▸ Exercise directions:
Look through the material below. Return exactly the lines from the one with "[00:18:08.67]" through the one with "[00:18:13.33]", both included.

╭──

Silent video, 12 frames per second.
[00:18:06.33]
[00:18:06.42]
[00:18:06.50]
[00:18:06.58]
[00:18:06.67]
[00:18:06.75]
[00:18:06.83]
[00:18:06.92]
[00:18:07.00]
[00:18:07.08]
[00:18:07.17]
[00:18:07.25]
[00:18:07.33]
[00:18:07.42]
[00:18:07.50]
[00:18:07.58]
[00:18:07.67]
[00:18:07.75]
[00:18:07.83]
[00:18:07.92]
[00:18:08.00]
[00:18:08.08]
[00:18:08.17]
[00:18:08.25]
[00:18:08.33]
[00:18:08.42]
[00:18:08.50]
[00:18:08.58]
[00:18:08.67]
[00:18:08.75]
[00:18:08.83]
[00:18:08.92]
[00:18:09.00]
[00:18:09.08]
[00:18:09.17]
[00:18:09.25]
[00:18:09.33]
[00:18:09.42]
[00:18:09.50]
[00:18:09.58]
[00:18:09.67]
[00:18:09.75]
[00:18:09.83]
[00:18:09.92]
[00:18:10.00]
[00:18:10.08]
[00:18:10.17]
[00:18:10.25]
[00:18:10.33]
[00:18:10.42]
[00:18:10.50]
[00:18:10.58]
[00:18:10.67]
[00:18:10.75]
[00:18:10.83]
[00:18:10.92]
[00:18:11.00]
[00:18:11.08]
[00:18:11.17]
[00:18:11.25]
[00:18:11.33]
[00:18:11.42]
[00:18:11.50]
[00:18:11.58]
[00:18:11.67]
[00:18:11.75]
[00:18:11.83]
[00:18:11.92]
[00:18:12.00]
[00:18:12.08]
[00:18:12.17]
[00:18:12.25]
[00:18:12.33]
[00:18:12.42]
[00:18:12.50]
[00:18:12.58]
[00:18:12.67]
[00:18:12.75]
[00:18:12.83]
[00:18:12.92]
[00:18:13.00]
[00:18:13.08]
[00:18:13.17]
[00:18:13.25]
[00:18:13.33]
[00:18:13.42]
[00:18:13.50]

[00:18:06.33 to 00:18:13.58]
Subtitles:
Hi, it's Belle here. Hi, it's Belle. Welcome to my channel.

╰──
╭──

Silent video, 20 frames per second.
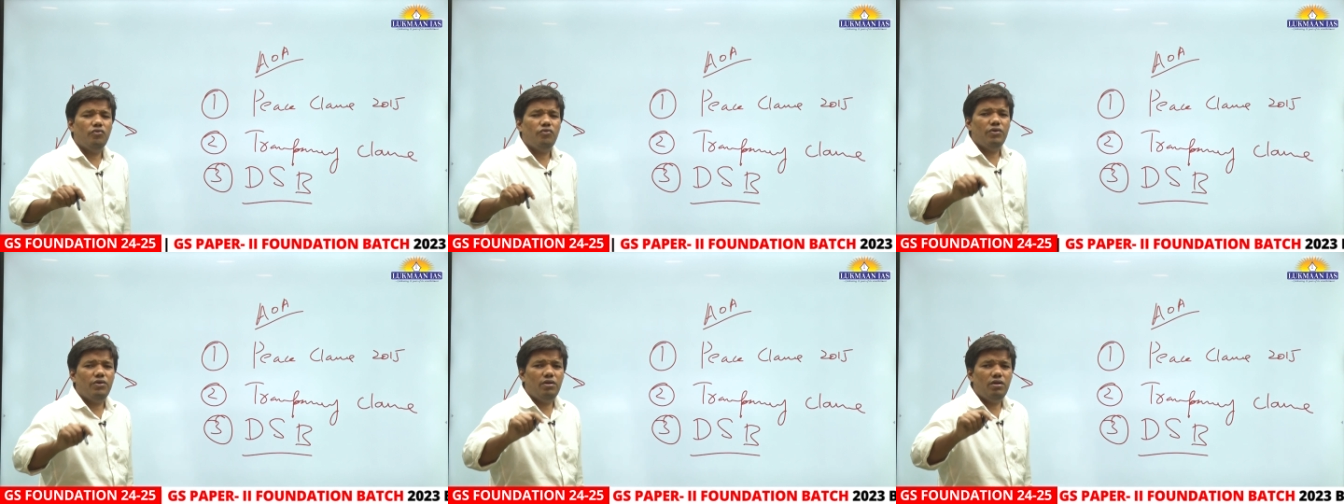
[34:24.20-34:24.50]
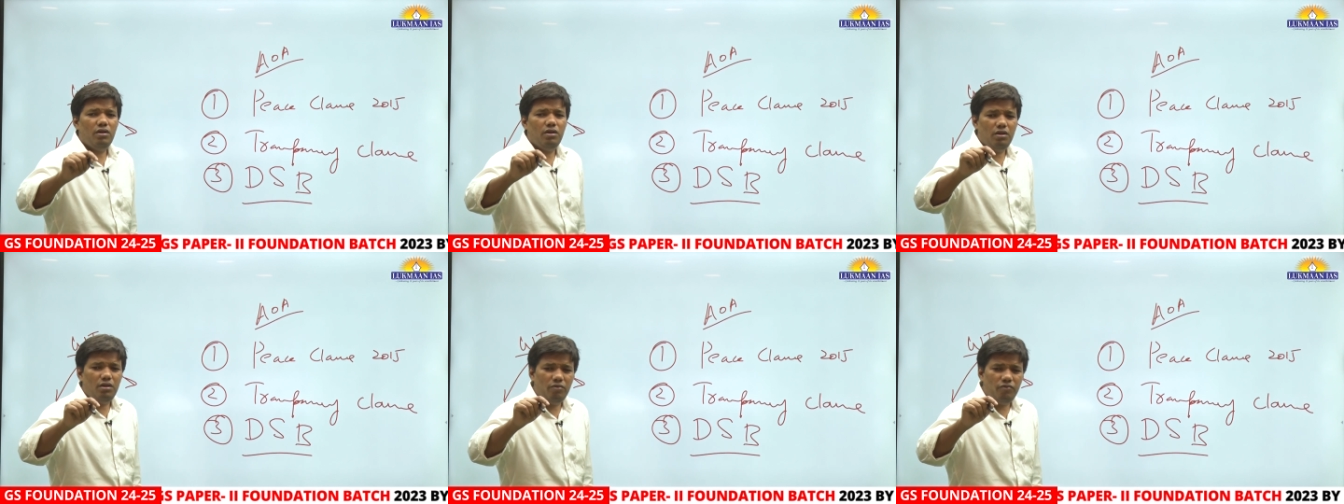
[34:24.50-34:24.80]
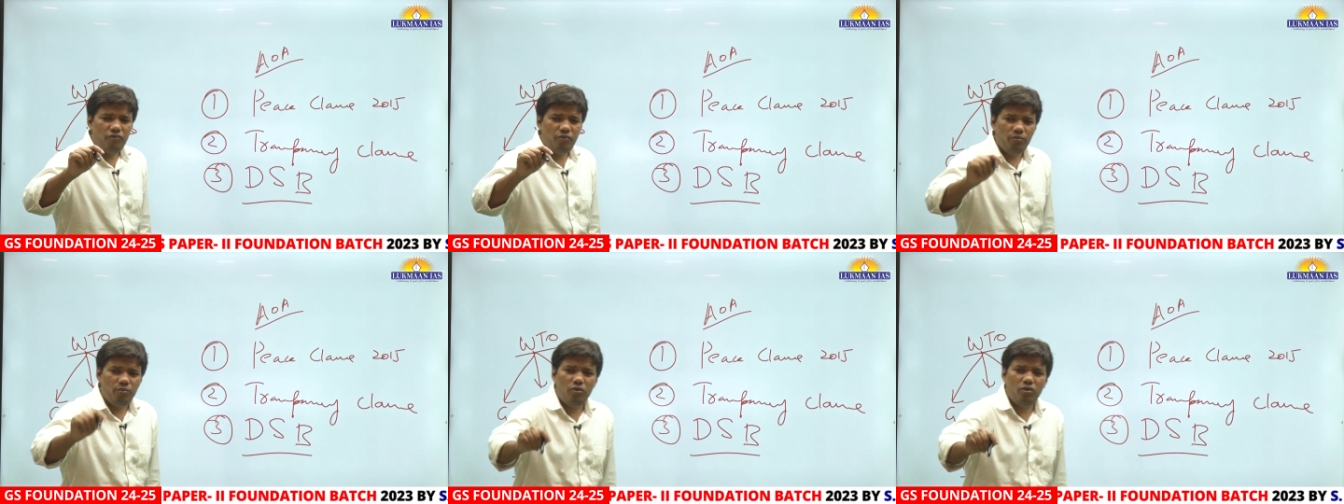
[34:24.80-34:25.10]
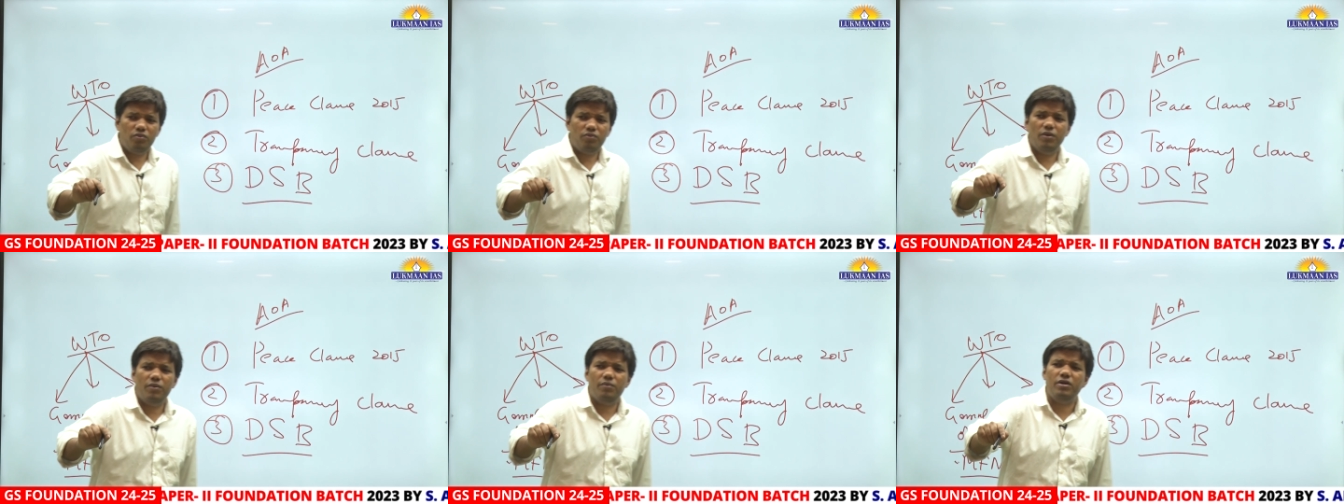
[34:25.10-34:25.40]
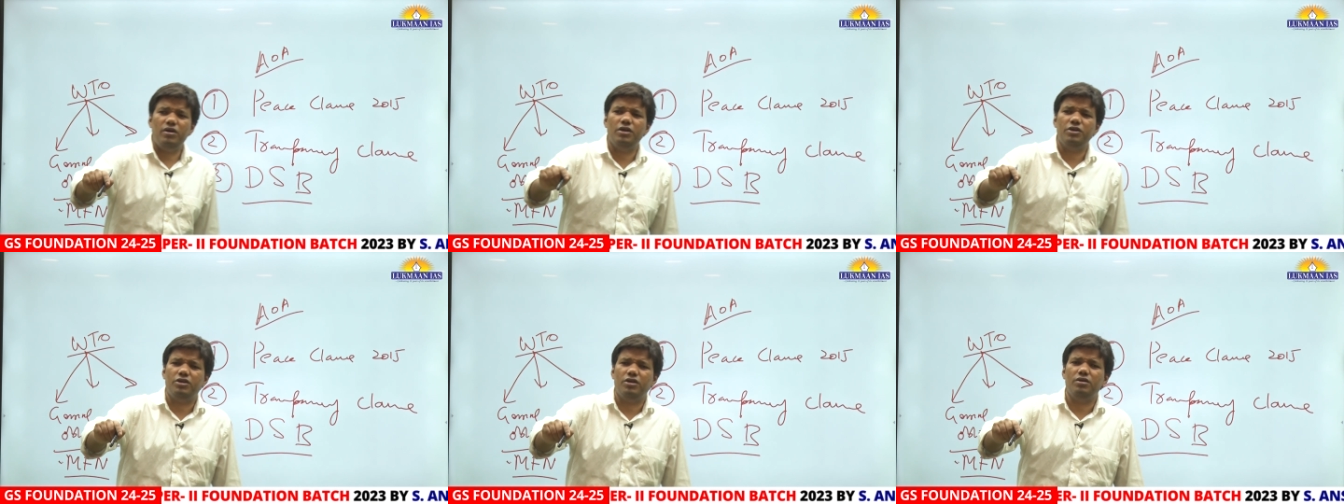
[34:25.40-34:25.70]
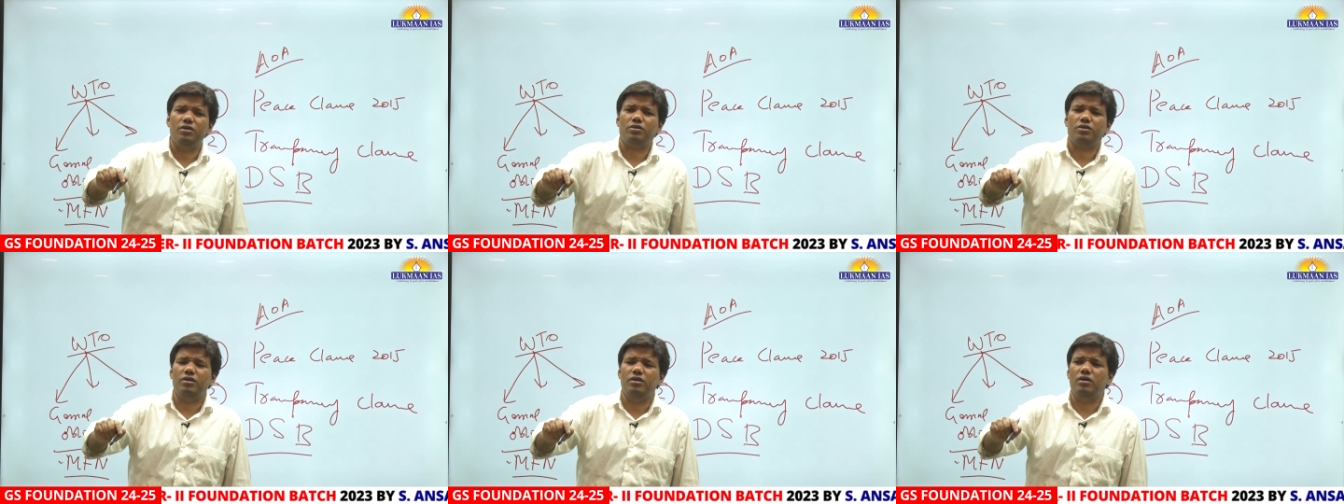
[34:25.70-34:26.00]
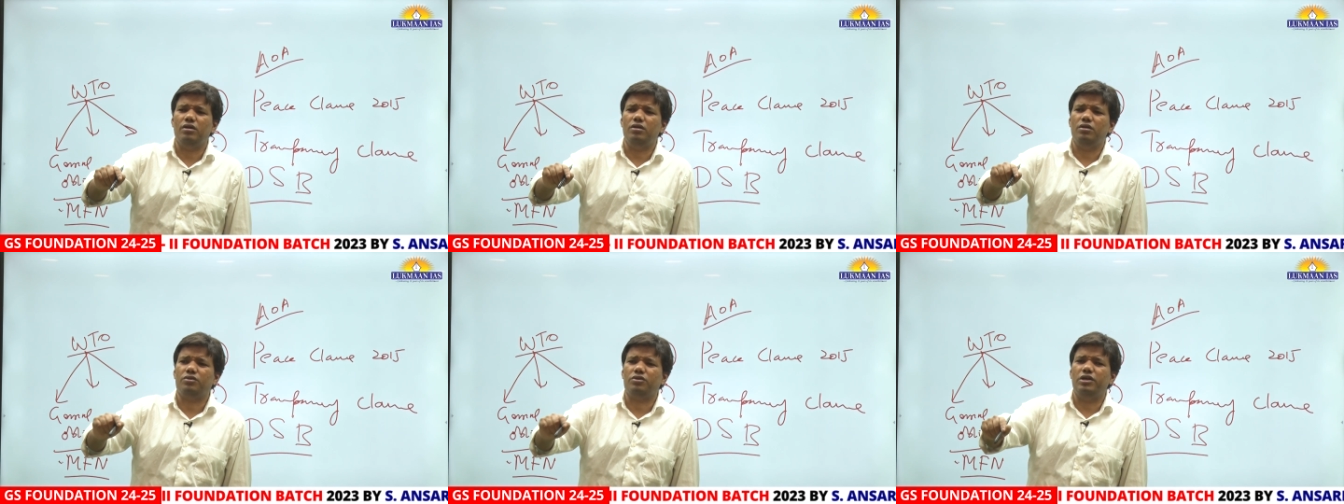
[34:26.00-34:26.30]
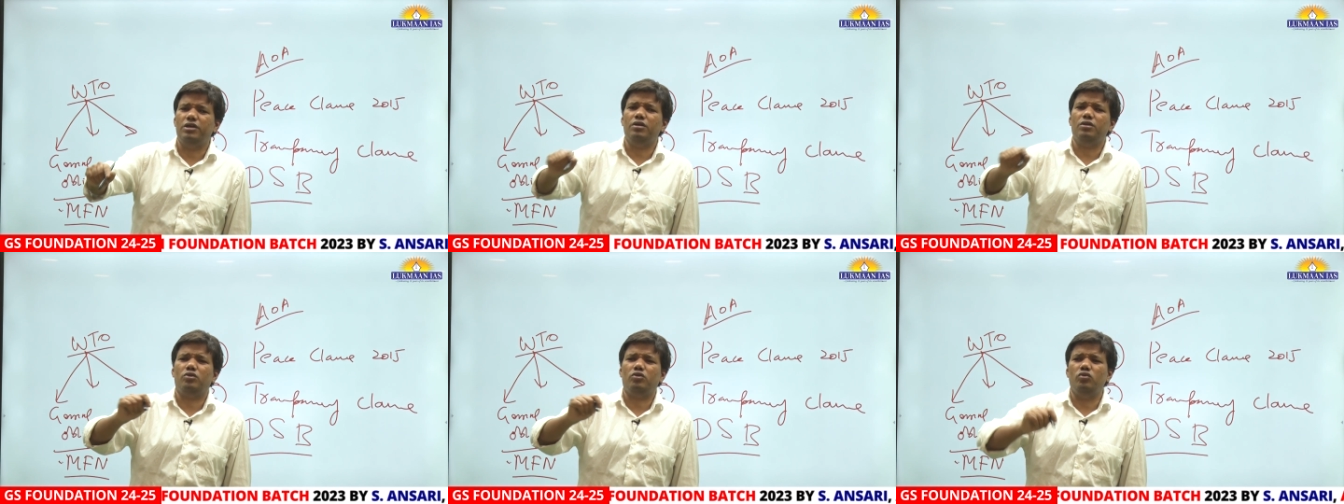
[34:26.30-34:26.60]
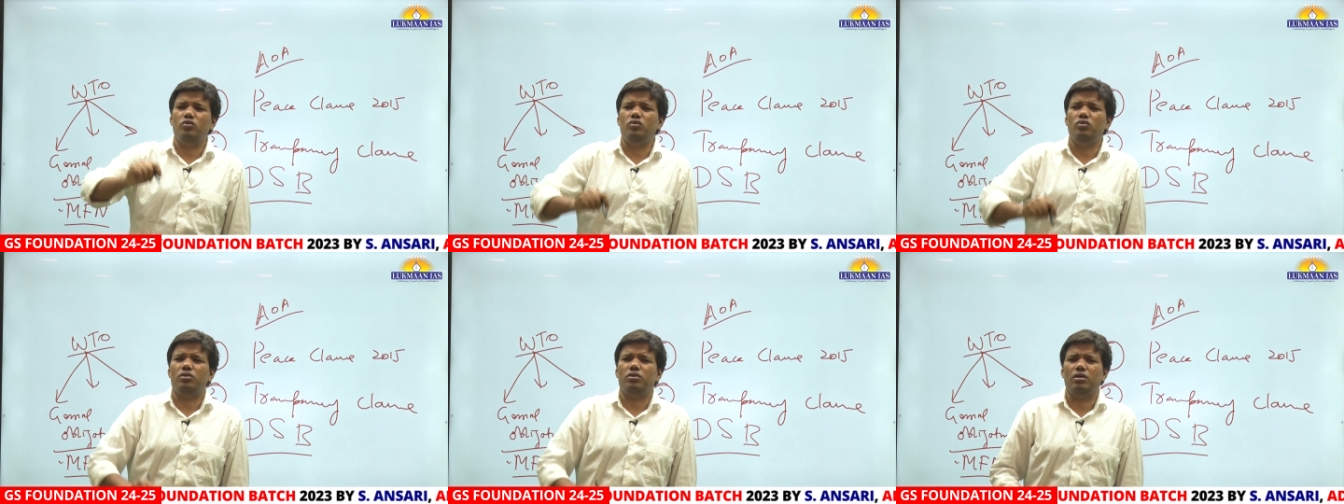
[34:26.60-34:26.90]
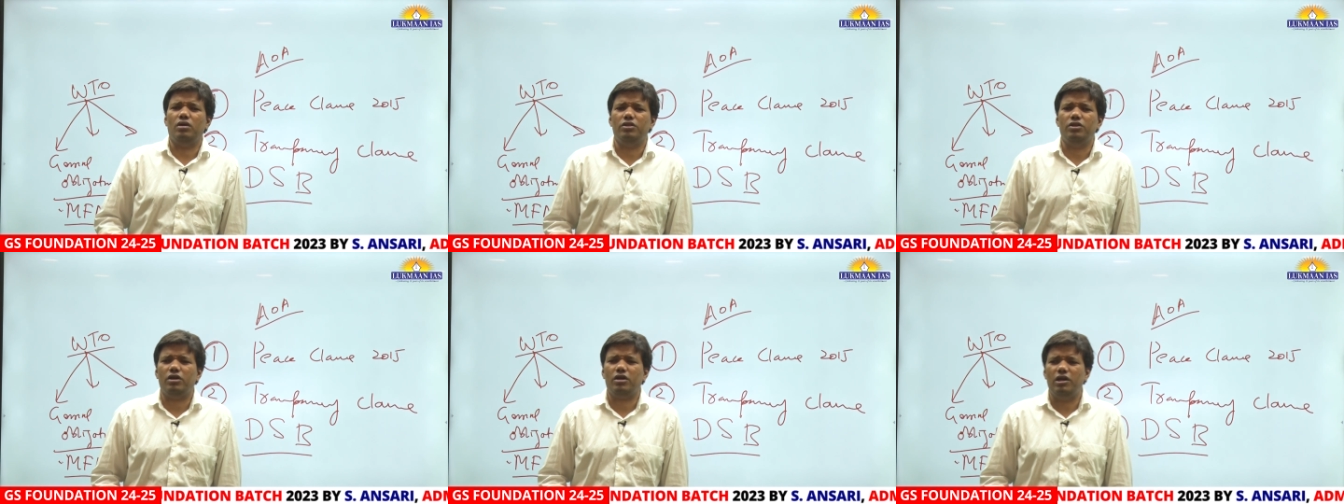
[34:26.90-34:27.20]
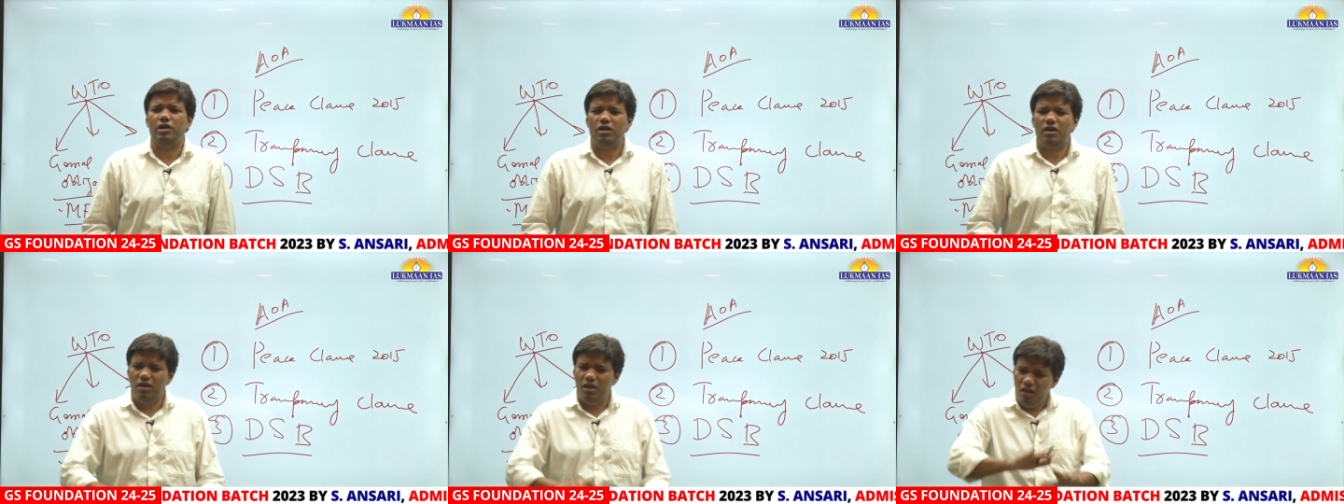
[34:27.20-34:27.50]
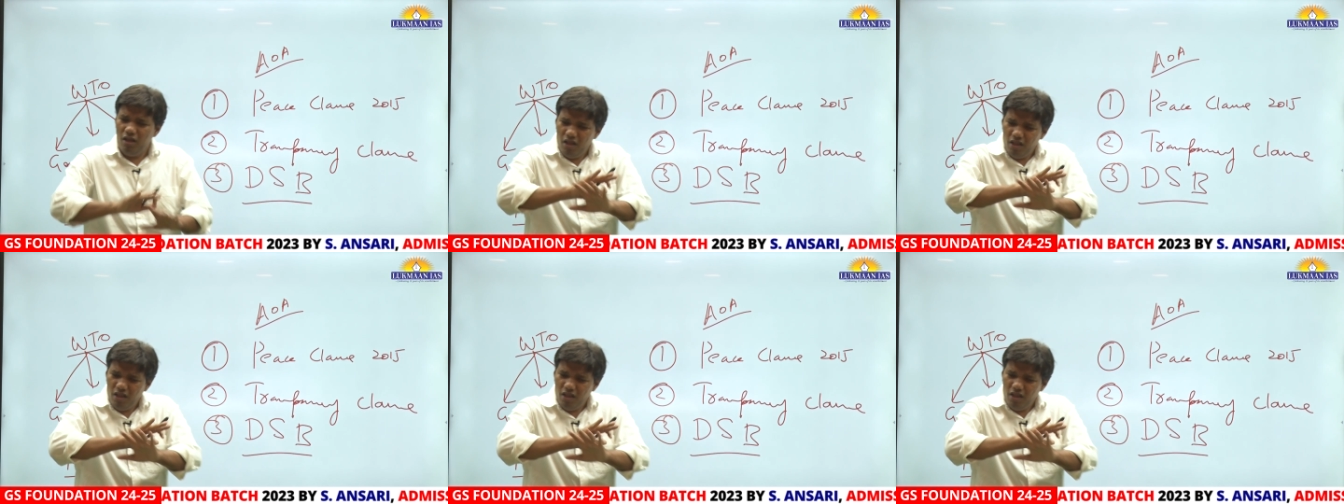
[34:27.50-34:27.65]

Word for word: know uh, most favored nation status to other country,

╰──

▸ Response to this exercise:
[00:18:08.67]
[00:18:08.75]
[00:18:08.83]
[00:18:08.92]
[00:18:09.00]
[00:18:09.08]
[00:18:09.17]
[00:18:09.25]
[00:18:09.33]
[00:18:09.42]
[00:18:09.50]
[00:18:09.58]
[00:18:09.67]
[00:18:09.75]
[00:18:09.83]
[00:18:09.92]
[00:18:10.00]
[00:18:10.08]
[00:18:10.17]
[00:18:10.25]
[00:18:10.33]
[00:18:10.42]
[00:18:10.50]
[00:18:10.58]
[00:18:10.67]
[00:18:10.75]
[00:18:10.83]
[00:18:10.92]
[00:18:11.00]
[00:18:11.08]
[00:18:11.17]
[00:18:11.25]
[00:18:11.33]
[00:18:11.42]
[00:18:11.50]
[00:18:11.58]
[00:18:11.67]
[00:18:11.75]
[00:18:11.83]
[00:18:11.92]
[00:18:12.00]
[00:18:12.08]
[00:18:12.17]
[00:18:12.25]
[00:18:12.33]
[00:18:12.42]
[00:18:12.50]
[00:18:12.58]
[00:18:12.67]
[00:18:12.75]
[00:18:12.83]
[00:18:12.92]
[00:18:13.00]
[00:18:13.08]
[00:18:13.17]
[00:18:13.25]
[00:18:13.33]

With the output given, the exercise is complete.